Shena terdiam, kaget dengan pertanyaan Rian.

"Gu... Gue nggak manfaatin Glen, gue ha... hanya buat dua be..."

Glen memegang tangan Shena, menyuruh gadis itu untuk berhenti menjawab. Glen menatap Rian dengan sorot tak suka.

"Yan, kita sudah bahas kemarin," peringat Glen.

"Lo itu manfaatin Glen Kak, dan lo sadar kan itu! Udah berapa banyak yang lo dapat dari Glen? Lo beneran aneh ya. Sakit aja pakai buat list segala. Ngerepotin orang!"

"Yan!" teriak Glen dan Iqbal bersamaan.

Iqbal selalu tak bisa jika melihat cewek diperlakukan tidak baik seperti itu. Acha menoleh ke Shena, melihat gadis itu bergetar. Shena terlihat berusaha mengatur napasnya dan masih diam.
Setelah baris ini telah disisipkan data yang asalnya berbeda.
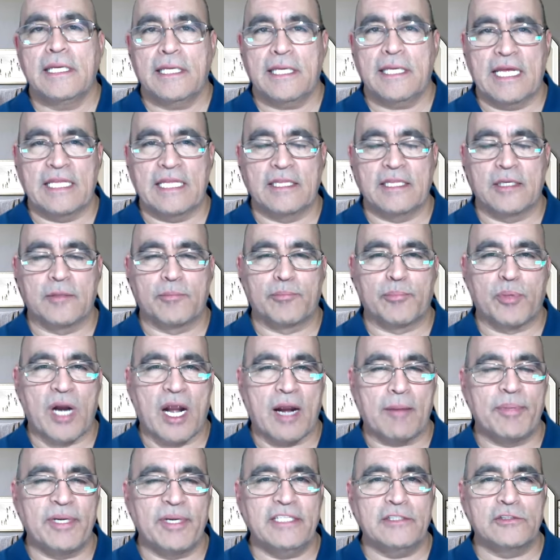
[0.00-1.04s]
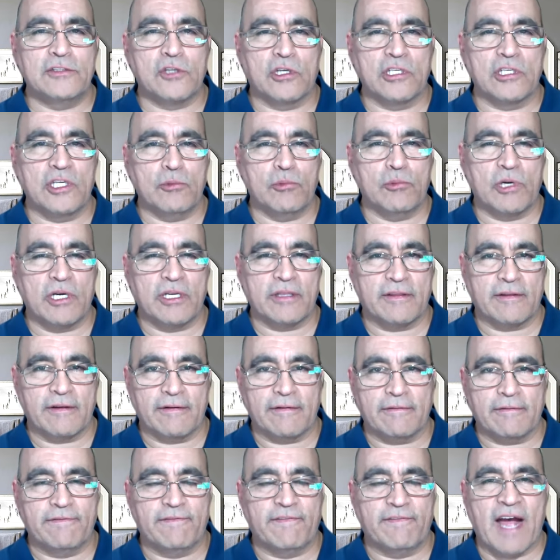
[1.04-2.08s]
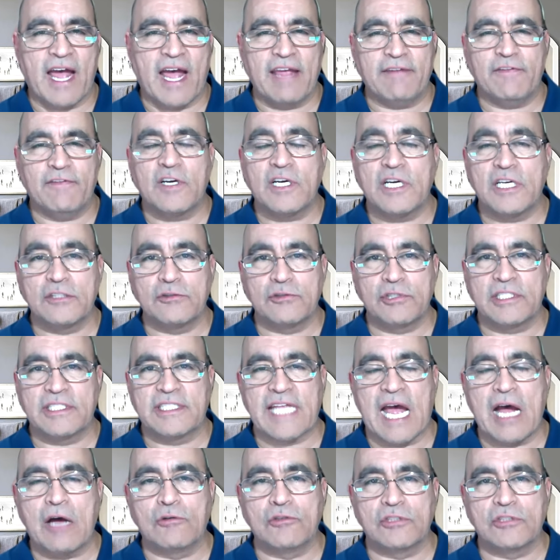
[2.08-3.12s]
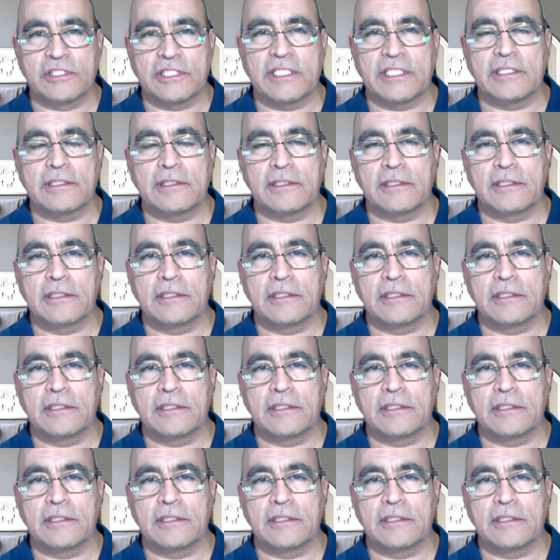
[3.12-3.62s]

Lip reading: and the property is only worth 500,000,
Shena berusaha untuk bersikap tenang dan berani.

"Gue hanya menulis dua belas list dan Glen datang untuk mewujudkannya. Gue nggak merasa memanfaatkan ataupun merepotkan. Glen sendiri yang mengiyakan dan gue nggak pernah memaksa. Apa posisi gue masih salah di mata lo Rian?"
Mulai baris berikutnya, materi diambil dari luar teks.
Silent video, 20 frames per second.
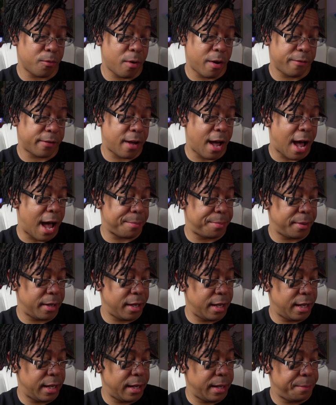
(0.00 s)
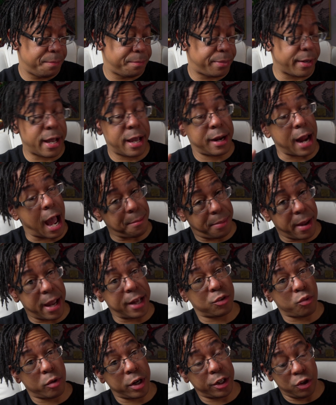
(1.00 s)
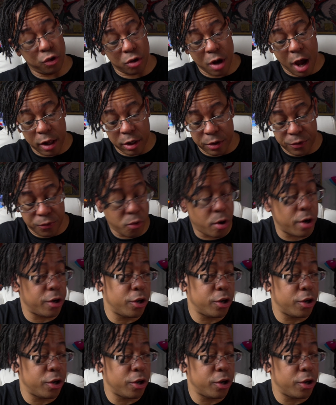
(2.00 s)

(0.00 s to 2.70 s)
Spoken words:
rough copy, but I paid $22 for a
Semuanya terkejut mendengar jawaban cerdas yang keluar dari bibir Shena. Iqbal menoleh ke Shena, tersenyum kecil. Ia merasa legah, dan mengakui kepintaran Shena tidak akan pernah luntur. Gadis itu masih sama, pintar berbicara dan pintar mengimbangi keadaan.

"Gue minta maaf, kalau dimata lo gue seperti gadis penyakitan yang butuh banyak belas kasihan, dan nyatanya memang begitu. Gue butuh bahkan sangat butuh belas kasihan banyak orang!" tambah Shena lagi. "Lo mau gue ceritain seberapa menderitanya hidup gue? Biar lo ngerti kenapa gue buat dua belas list itu?"

Rian terdiam, tak bisa menjawab. Ia tak menyangka Shena bisa langsung membungkamnya. Rian segera berdiri dari sofa.

"Glen orang yang baik, jangan coba manfaatin dan merepotkan dia," pesan terakhir Rian, setelah itu pergi dari hadapan yang lainnya.

"Kak Maafin Rian ya, jangan diambil hati. Dia cuma sedikit emosi gara-gara mobilnya bannya bocor di jalan tadi," jelas Amanda berbohong.

Shena tersenyum kaku, sembari mengangguk kecil. Setelah itu, Amanda berdiri dan menyusul Rian.

Shena menyenderkan punggunya, menarik napasnya dalam-dalam dan menghembuskannya pelan, kepalanya langsung terasa berat. Serangan ucapan Rian terjadi sangat cepat dan mengejutkannya.

"Lo nggak apa-apa?" tanya Glen khawatir.

"Glen, ambilin minum," suruh Iqbal cepat.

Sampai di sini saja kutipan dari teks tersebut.